Question

Differences in PCA plot - rld versus vsd normalized data (DESeq2)

0

Entering edit mode

pkachroo ▴ 10

@pkachroo-11576

Last seen 4.5 years ago

Hi all,

I generated PCA plots for my RNASeq data (3 biological replicates per sample) using rld and vsd normalized count data (images below).

I then removed data for three samples that appeared like outliers on the PCA plots (marked in red circle) and also I know that those three samples have mutations in certain genes and other samples should be wild-type like. I regenerated the PCA plot with all samples except the three outliers and get very different PCA plots using rld and vsd normalized counts.

I am therefore wondering what could contribute to the differences? Also the blue dots and the red dots in the PCA represent samples processed as different experiments (batch effects). So, can I use design = ~ batch + condition to account for the batch effect. How should I re-plot PCA for the normalized counts after removing the batch effect ?

Regards,

Priyanka

deseq2 PCA batch effect • 7.8k views

ADD COMMENT • link 7.7 years ago pkachroo ▴ 10

0

Entering edit mode

Thanks for your help Micheal. Based on the comments on Bioconductor DESeq2 threads, I understood that I can remove batch effects by simply accounting for it in the design.

I tried the following command: ddsFull<-DESeqDataSetFromMatrix(countData=countsTable, colData=colData, design=~ batch + group).

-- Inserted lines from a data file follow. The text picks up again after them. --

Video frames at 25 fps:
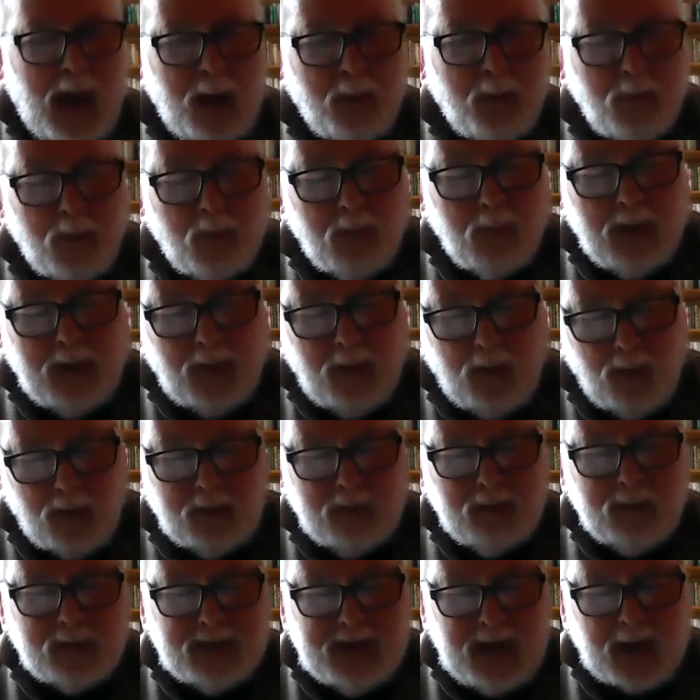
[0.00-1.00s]

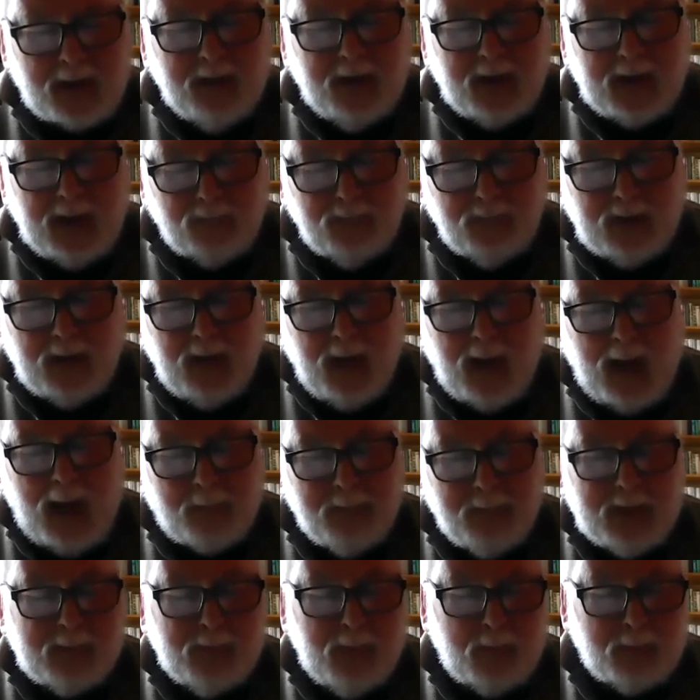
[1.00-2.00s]
On Saturday evening, I
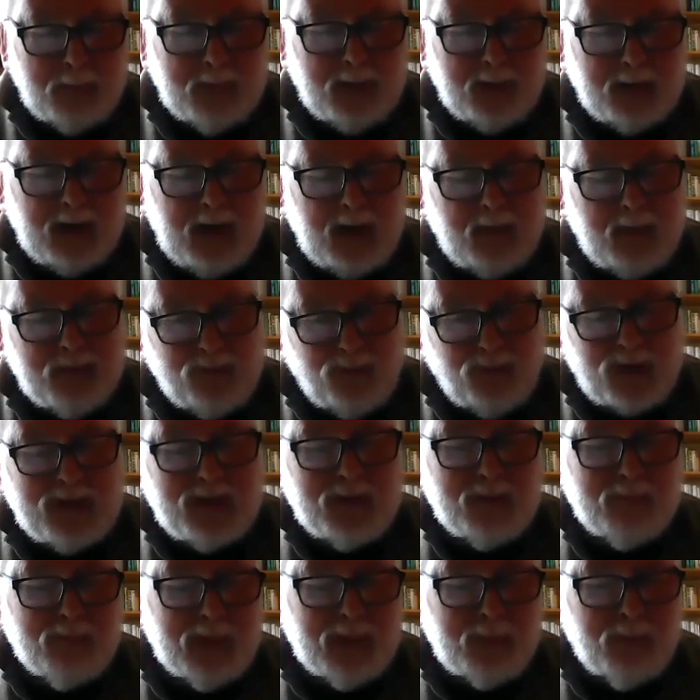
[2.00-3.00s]
happened to be up in the county. I was
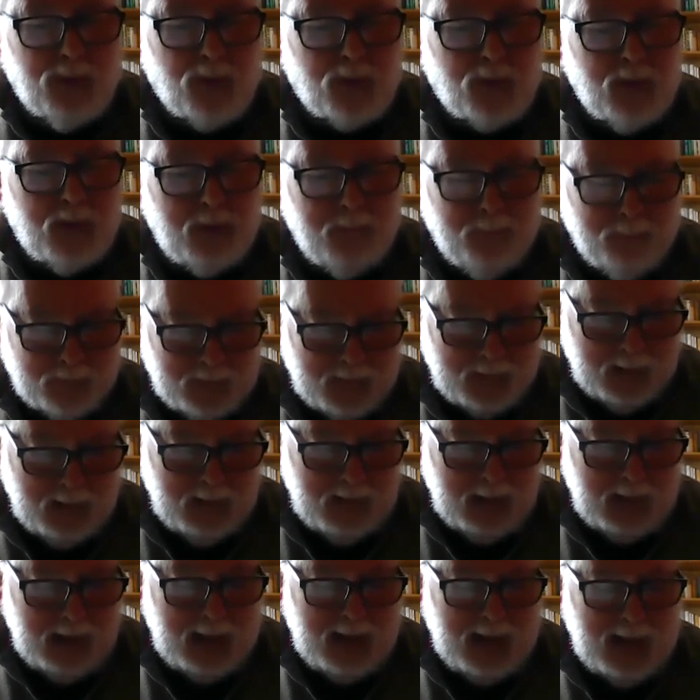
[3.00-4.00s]
visiting my brother,
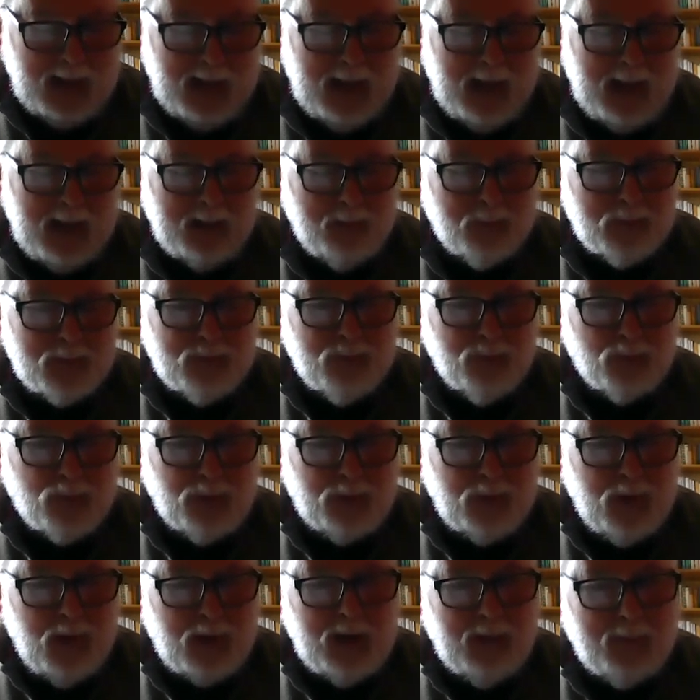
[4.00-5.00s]
and I was
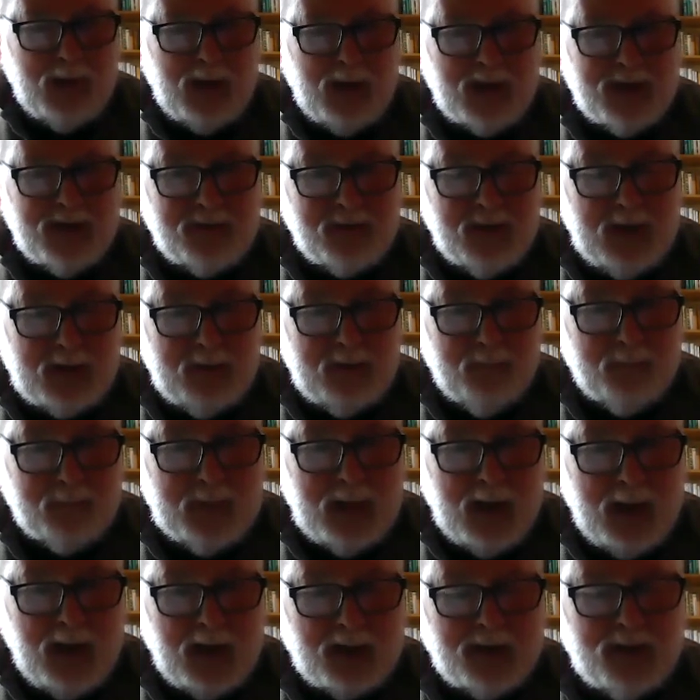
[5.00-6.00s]
going down the main street,
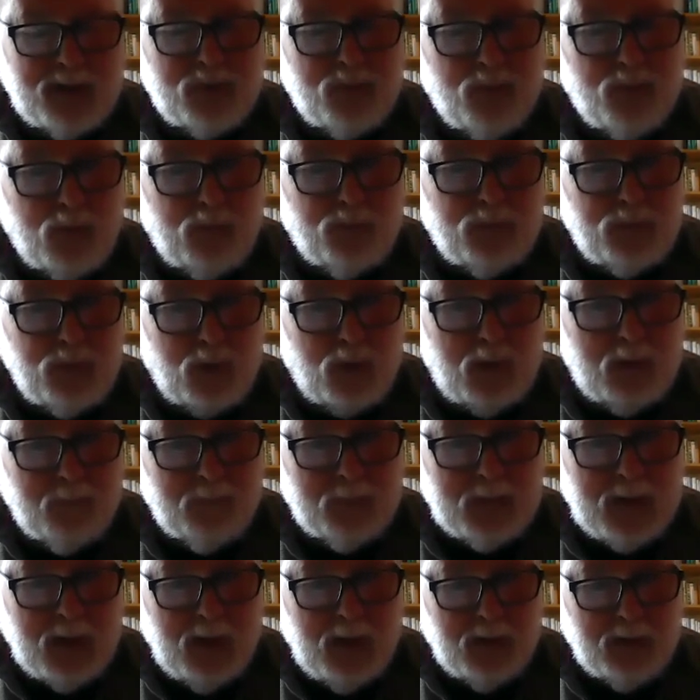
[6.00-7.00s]
and as I drove
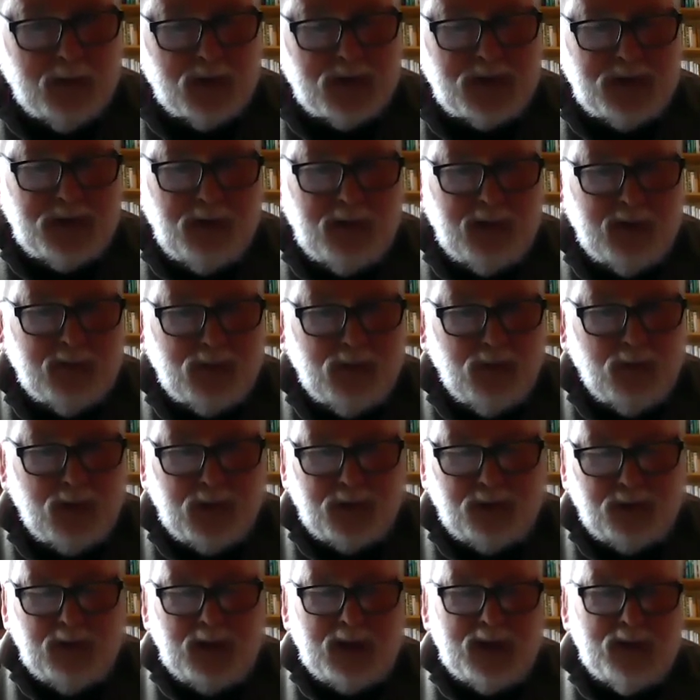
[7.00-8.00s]
down, there's two
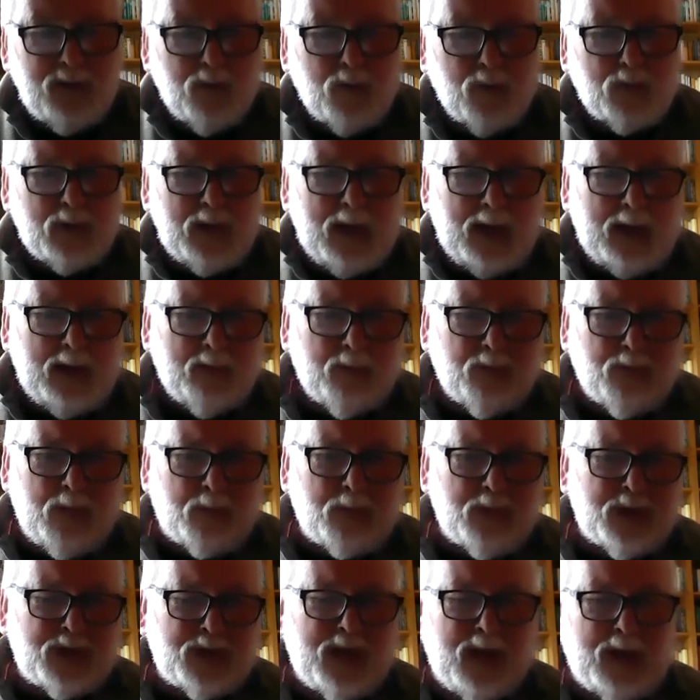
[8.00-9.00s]
or three,
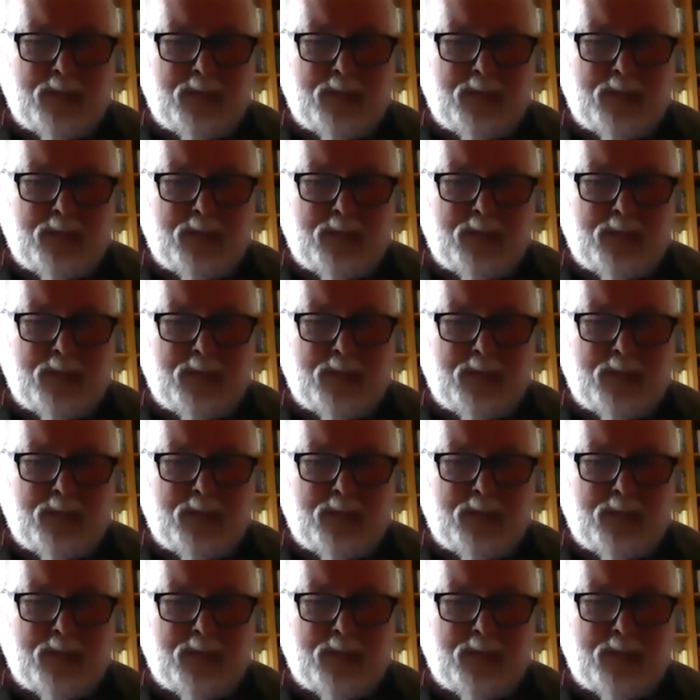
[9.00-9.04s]
what we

I get the following error : Error in checkFullRank(modelMatrix) : the model matrix is not full rank, so the model cannot be fit as specified.One or more variables or interaction terms in the design formula are linear combinations of the others and must be removed.

Here is my experimental design (link for the table below): I have 50 strains in triplicates (150 samples). The 50 strains are from three genetic groups (group 1,2 and 3). Majority of the strains in each group are wild-type, however some strains have mutations in specific genes (status column). From the PCA plots (shown in the above thread), I see clustering due to batch effect - strains done as different experiments (batch - A and B) cluster together. So here are my two questions:

1. I want to compare strains based on genetic groups and account for the genetic status (wild type or not) and the batch effects. Is the following design appropriate:

design = ~batch+status+group

Finally perform wald tests for different contrasts: group 1 versus group 2; group 2 versus group 3 and group 3 versus group 1

2. How do I resolve the error : checkFullRank(modelMatrix) ?

Here is the link for Coldata:

https://drive.google.com/open?id=0B3ZNauEYziEHZjRuN1pyOVpJVUU

ADD REPLY • link 7.7 years ago pkachroo ▴ 10

0

Entering edit mode

"I can remove batch effects by simply accounting for it in the design"

You can control for them in differential expression, but including them in the design will not remove their contribution to distances in the PCA plot. For that you need to use limma's removeBatchEffect() on the transformed data, providing the batches. See my comment on the other Answer below.

Batch and group are not confounded in that table you sent. Are you sure this was the design that gave the error?

ADD REPLY • link 7.7 years ago Michael Love 43k

0

Entering edit mode

Hi Micheal,

Sorry, I reran the design and didn't get the error anymore. Must be a mistake on my end. I used the following design:

ddsFull<-DESeqDataSetFromMatrix(countData=countsTable, colData=colData, design=~batch+status+group)

vsd_b <- varianceStabilizingTransformation(dds, blind=FALSE)
vstMat_b <- assay(vsd, blind=FALSE)

library(limma)

mat2<-removeBatchEffect(vstMat_b)

After removing batch effects, when I make the PCA plot using the following code, I get the 2 errors:

library(ggplot2)
data <- plotPCA(vsd, intgroup=c("status","group"), returnData=TRUE)
percentVar <- round(100 * attr(data, "percentVar"))
ggplot(data, aes(PC1, PC2, color=group, shape=status)) +
geom_point(size=3) +
xlab(paste0("PC1: ",percentVar[1],"% variance")) +
ylab(paste0("PC2: ",percentVar[2],"% variance")) +
geom_text(color="black",size=1.5, aes(label=strain), check_overlap = TRUE)+
coord_fixed()

Error in (function (classes, fdef, mtable) :
unable to find an inherited method for function ‘plotPCA’ for signature ‘"matrix"’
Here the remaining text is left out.